## Listed records
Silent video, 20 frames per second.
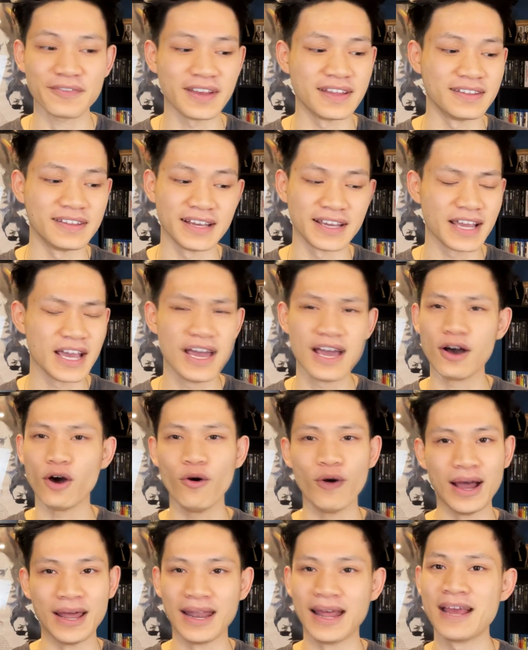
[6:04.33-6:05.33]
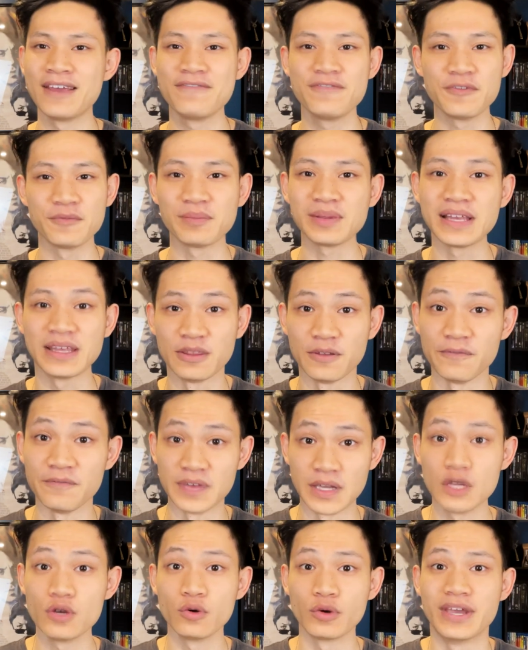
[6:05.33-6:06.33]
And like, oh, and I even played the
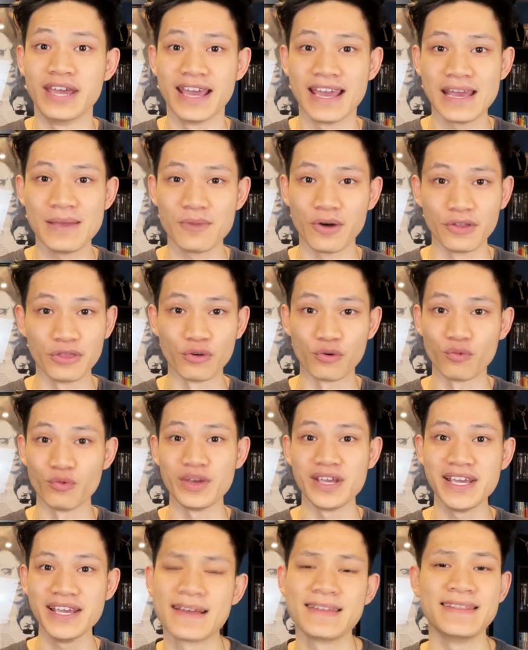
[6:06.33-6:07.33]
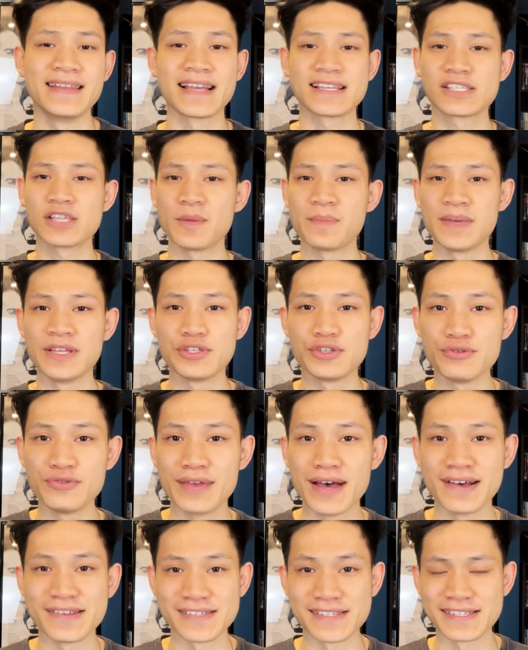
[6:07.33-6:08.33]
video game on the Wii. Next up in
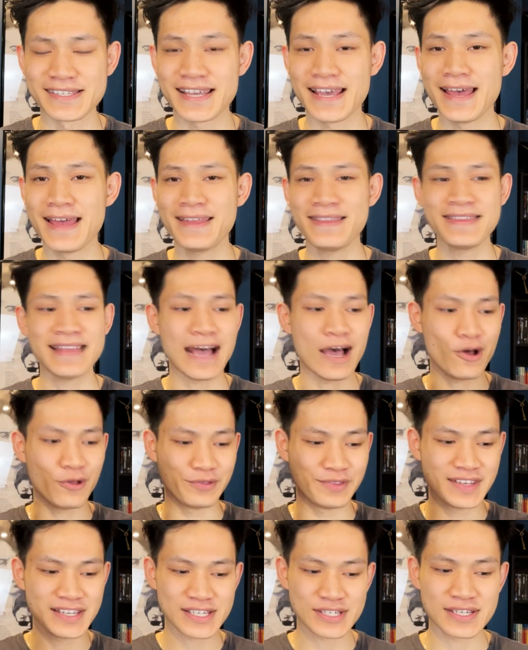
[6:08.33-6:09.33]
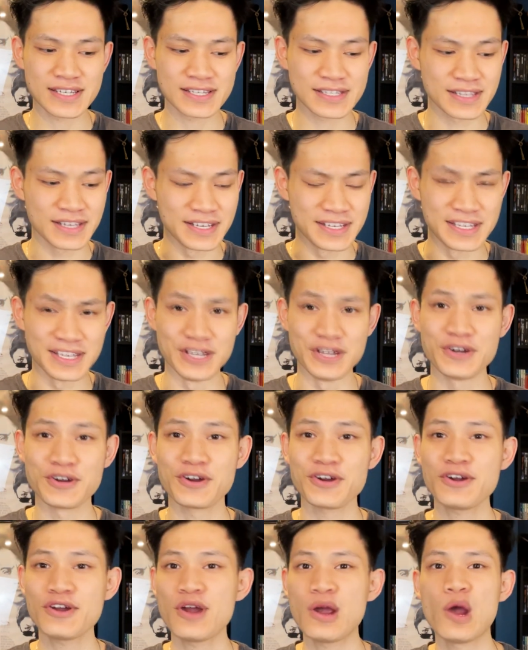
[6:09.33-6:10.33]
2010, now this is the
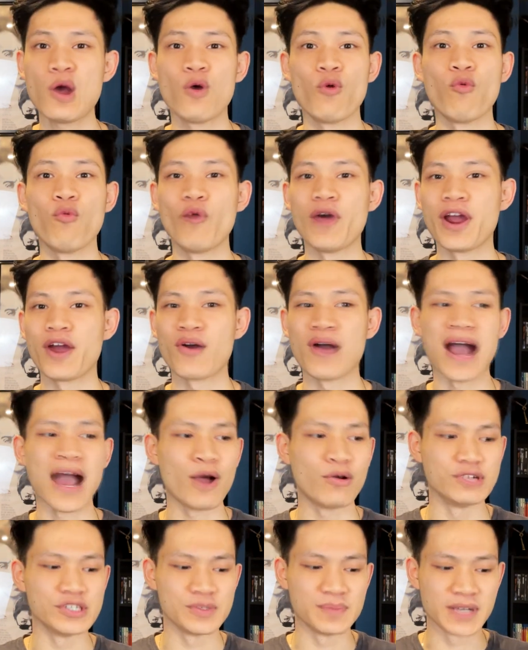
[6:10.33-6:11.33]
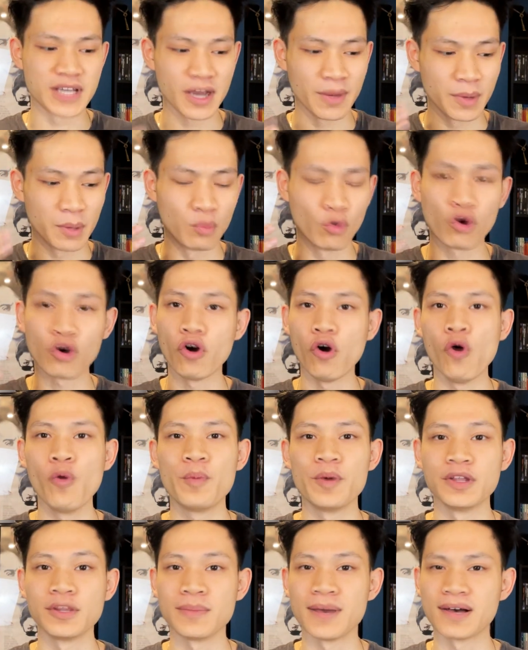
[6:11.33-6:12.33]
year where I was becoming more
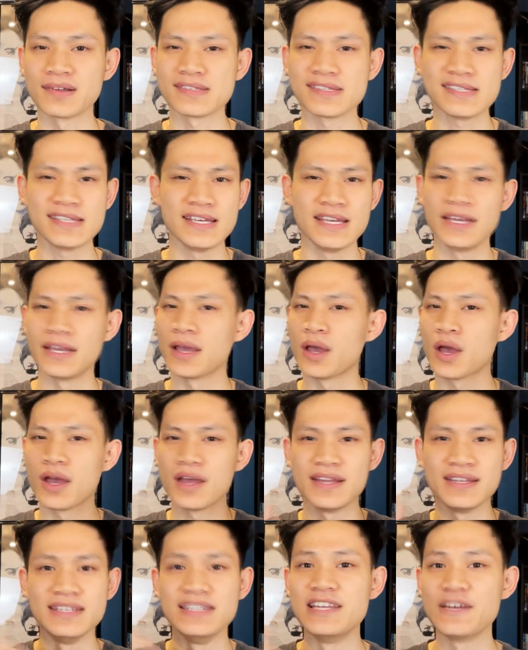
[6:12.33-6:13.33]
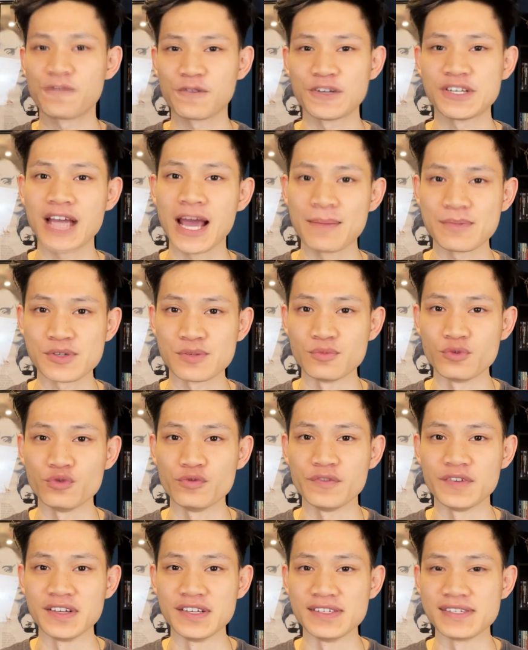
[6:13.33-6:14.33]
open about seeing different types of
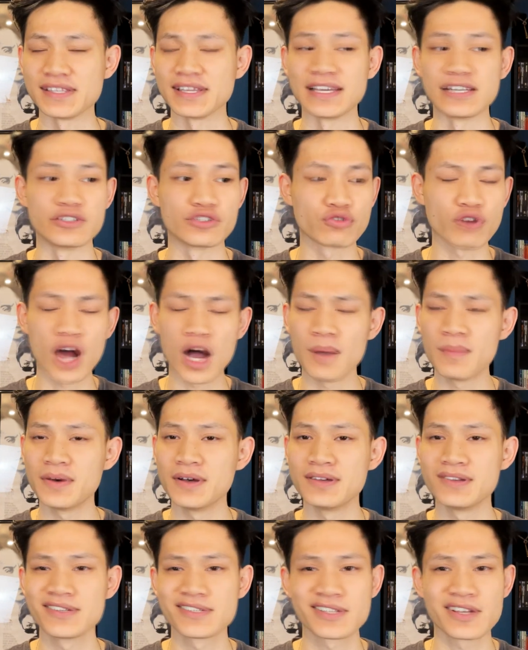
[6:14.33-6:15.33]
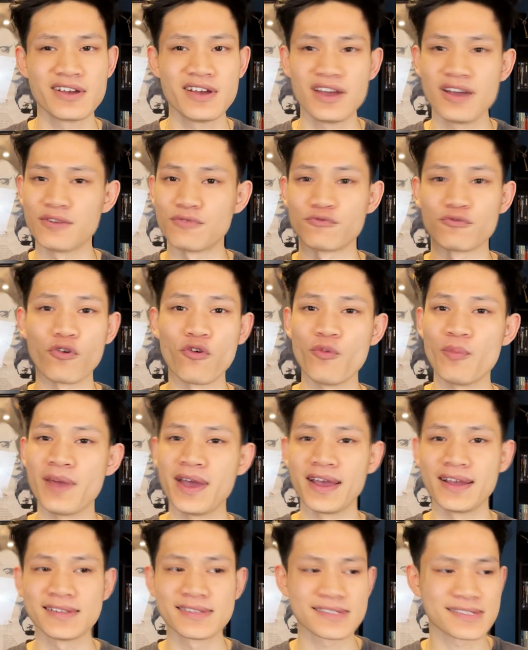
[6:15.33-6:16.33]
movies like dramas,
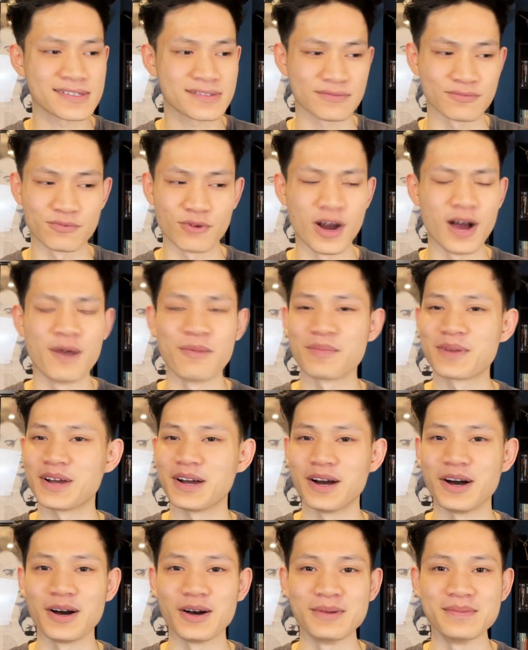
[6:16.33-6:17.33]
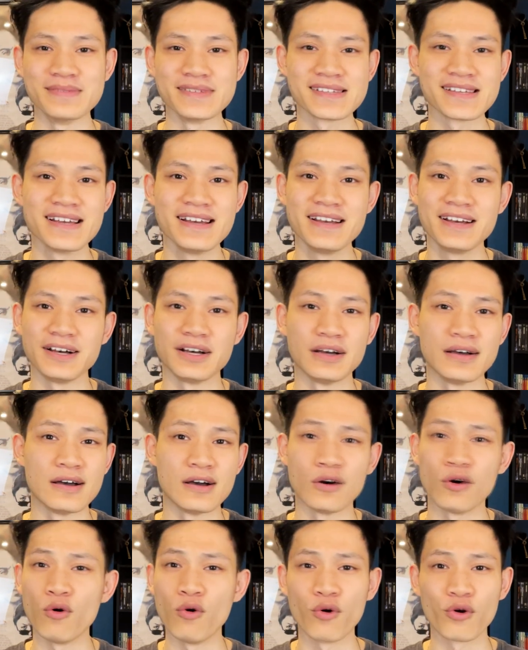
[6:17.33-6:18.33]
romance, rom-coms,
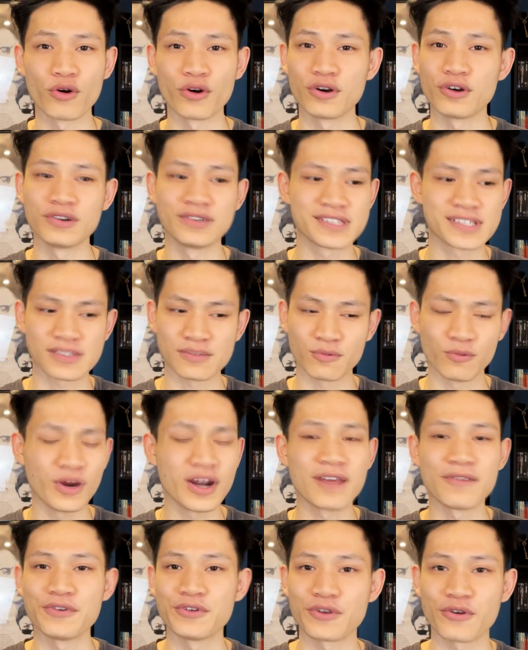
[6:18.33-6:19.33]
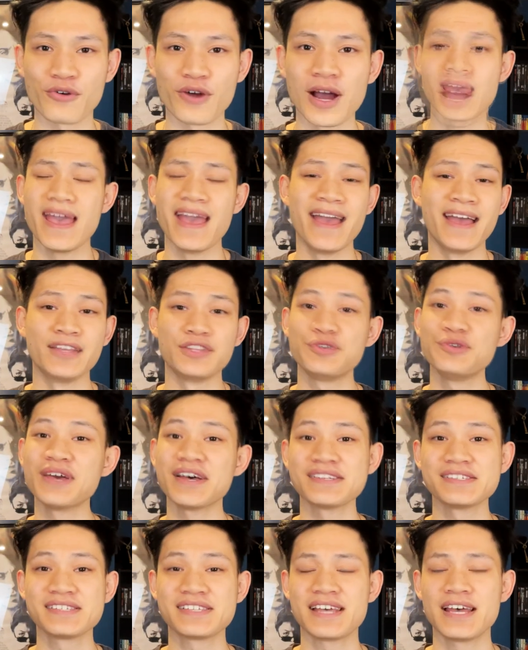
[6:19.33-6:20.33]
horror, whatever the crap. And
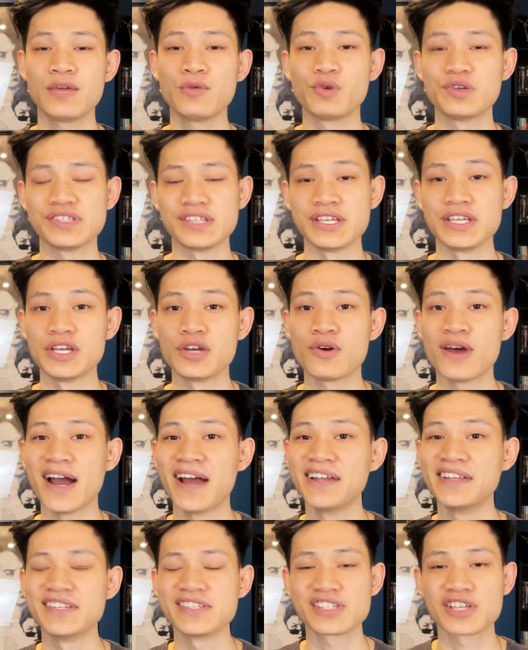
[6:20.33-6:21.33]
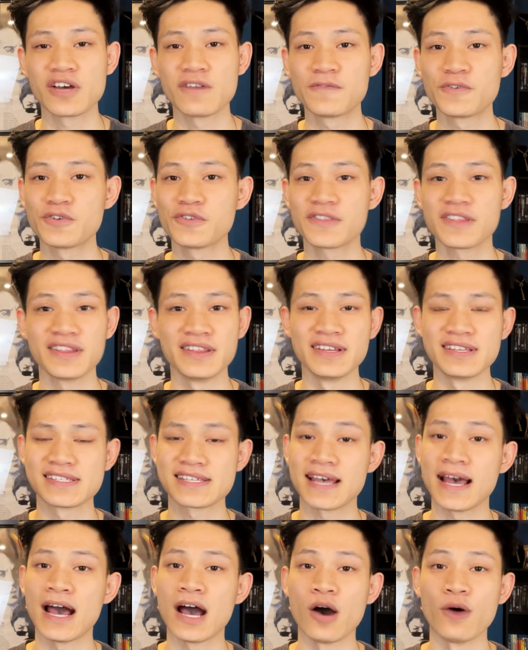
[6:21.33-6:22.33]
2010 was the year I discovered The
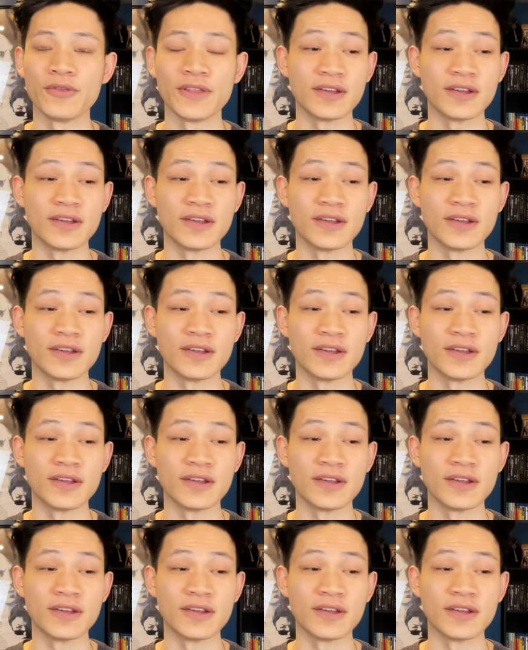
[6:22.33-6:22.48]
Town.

## The task
Copy word for word only the lines above from the one with "[6:10.33-6:11.33]" through the one with "[6:20.33-6:21.33]". Leave pictures out.

## Response below
[6:10.33-6:11.33]
[6:11.33-6:12.33]
year where I was becoming more
[6:12.33-6:13.33]
[6:13.33-6:14.33]
open about seeing different types of
[6:14.33-6:15.33]
[6:15.33-6:16.33]
movies like dramas,
[6:16.33-6:17.33]
[6:17.33-6:18.33]
romance, rom-coms,
[6:18.33-6:19.33]
[6:19.33-6:20.33]
horror, whatever the crap. And
[6:20.33-6:21.33]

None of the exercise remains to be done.